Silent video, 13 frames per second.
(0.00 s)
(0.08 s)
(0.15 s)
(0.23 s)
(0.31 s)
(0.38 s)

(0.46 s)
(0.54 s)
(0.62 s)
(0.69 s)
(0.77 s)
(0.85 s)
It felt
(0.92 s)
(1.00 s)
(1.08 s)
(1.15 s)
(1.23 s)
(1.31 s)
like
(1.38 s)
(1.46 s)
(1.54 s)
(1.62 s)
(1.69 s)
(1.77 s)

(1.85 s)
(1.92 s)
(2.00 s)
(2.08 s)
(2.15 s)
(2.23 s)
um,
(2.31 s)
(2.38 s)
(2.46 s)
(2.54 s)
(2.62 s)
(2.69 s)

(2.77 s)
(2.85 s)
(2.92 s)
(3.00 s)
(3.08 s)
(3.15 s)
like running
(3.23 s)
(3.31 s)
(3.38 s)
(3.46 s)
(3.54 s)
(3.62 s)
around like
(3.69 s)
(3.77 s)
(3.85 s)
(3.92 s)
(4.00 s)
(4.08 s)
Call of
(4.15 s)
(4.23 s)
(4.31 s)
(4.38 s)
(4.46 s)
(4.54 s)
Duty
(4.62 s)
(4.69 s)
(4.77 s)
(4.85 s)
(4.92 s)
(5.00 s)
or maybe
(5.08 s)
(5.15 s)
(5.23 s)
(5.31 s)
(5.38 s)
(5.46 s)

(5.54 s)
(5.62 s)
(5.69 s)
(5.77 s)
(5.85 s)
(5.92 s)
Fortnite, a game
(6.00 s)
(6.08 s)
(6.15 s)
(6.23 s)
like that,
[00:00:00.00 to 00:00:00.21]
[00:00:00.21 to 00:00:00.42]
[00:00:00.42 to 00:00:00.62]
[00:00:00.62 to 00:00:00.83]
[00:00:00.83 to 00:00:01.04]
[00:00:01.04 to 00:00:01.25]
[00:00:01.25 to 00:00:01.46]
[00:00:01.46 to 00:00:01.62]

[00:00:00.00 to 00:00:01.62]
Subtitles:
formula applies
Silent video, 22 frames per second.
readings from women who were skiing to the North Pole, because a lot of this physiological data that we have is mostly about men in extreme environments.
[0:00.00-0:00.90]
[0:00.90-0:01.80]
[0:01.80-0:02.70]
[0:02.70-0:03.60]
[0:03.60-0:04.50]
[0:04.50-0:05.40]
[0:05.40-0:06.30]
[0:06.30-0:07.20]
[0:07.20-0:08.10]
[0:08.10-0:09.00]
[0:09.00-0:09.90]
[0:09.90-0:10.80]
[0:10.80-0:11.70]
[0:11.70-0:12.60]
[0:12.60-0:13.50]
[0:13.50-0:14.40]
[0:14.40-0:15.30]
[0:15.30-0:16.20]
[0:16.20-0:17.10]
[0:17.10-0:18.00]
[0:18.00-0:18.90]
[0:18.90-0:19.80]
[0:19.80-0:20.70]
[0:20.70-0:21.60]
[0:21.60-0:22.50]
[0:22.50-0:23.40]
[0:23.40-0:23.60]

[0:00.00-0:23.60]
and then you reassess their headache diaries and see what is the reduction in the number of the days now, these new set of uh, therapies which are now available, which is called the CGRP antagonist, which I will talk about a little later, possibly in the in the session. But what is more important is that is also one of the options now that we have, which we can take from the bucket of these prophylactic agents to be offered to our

- **The problem**: Print out every record again, exactly and in full.

- **Reply**:
Silent video, 13 frames per second.
(0.00 s)
(0.08 s)
(0.15 s)
(0.23 s)
(0.31 s)
(0.38 s)

(0.46 s)
(0.54 s)
(0.62 s)
(0.69 s)
(0.77 s)
(0.85 s)
It felt
(0.92 s)
(1.00 s)
(1.08 s)
(1.15 s)
(1.23 s)
(1.31 s)
like
(1.38 s)
(1.46 s)
(1.54 s)
(1.62 s)
(1.69 s)
(1.77 s)

(1.85 s)
(1.92 s)
(2.00 s)
(2.08 s)
(2.15 s)
(2.23 s)
um,
(2.31 s)
(2.38 s)
(2.46 s)
(2.54 s)
(2.62 s)
(2.69 s)

(2.77 s)
(2.85 s)
(2.92 s)
(3.00 s)
(3.08 s)
(3.15 s)
like running
(3.23 s)
(3.31 s)
(3.38 s)
(3.46 s)
(3.54 s)
(3.62 s)
around like
(3.69 s)
(3.77 s)
(3.85 s)
(3.92 s)
(4.00 s)
(4.08 s)
Call of
(4.15 s)
(4.23 s)
(4.31 s)
(4.38 s)
(4.46 s)
(4.54 s)
Duty
(4.62 s)
(4.69 s)
(4.77 s)
(4.85 s)
(4.92 s)
(5.00 s)
or maybe
(5.08 s)
(5.15 s)
(5.23 s)
(5.31 s)
(5.38 s)
(5.46 s)

(5.54 s)
(5.62 s)
(5.69 s)
(5.77 s)
(5.85 s)
(5.92 s)
Fortnite, a game
(6.00 s)
(6.08 s)
(6.15 s)
(6.23 s)
like that,
[00:00:00.00 to 00:00:00.21]
[00:00:00.21 to 00:00:00.42]
[00:00:00.42 to 00:00:00.62]
[00:00:00.62 to 00:00:00.83]
[00:00:00.83 to 00:00:01.04]
[00:00:01.04 to 00:00:01.25]
[00:00:01.25 to 00:00:01.46]
[00:00:01.46 to 00:00:01.62]

[00:00:00.00 to 00:00:01.62]
Subtitles:
formula applies
Silent video, 22 frames per second.
readings from women who were skiing to the North Pole, because a lot of this physiological data that we have is mostly about men in extreme environments.
[0:00.00-0:00.90]
[0:00.90-0:01.80]
[0:01.80-0:02.70]
[0:02.70-0:03.60]
[0:03.60-0:04.50]
[0:04.50-0:05.40]
[0:05.40-0:06.30]
[0:06.30-0:07.20]
[0:07.20-0:08.10]
[0:08.10-0:09.00]
[0:09.00-0:09.90]
[0:09.90-0:10.80]
[0:10.80-0:11.70]
[0:11.70-0:12.60]
[0:12.60-0:13.50]
[0:13.50-0:14.40]
[0:14.40-0:15.30]
[0:15.30-0:16.20]
[0:16.20-0:17.10]
[0:17.10-0:18.00]
[0:18.00-0:18.90]
[0:18.90-0:19.80]
[0:19.80-0:20.70]
[0:20.70-0:21.60]
[0:21.60-0:22.50]
[0:22.50-0:23.40]
[0:23.40-0:23.60]

[0:00.00-0:23.60]
and then you reassess their headache diaries and see what is the reduction in the number of the days now, these new set of uh, therapies which are now available, which is called the CGRP antagonist, which I will talk about a little later, possibly in the in the session. But what is more important is that is also one of the options now that we have, which we can take from the bucket of these prophylactic agents to be offered to our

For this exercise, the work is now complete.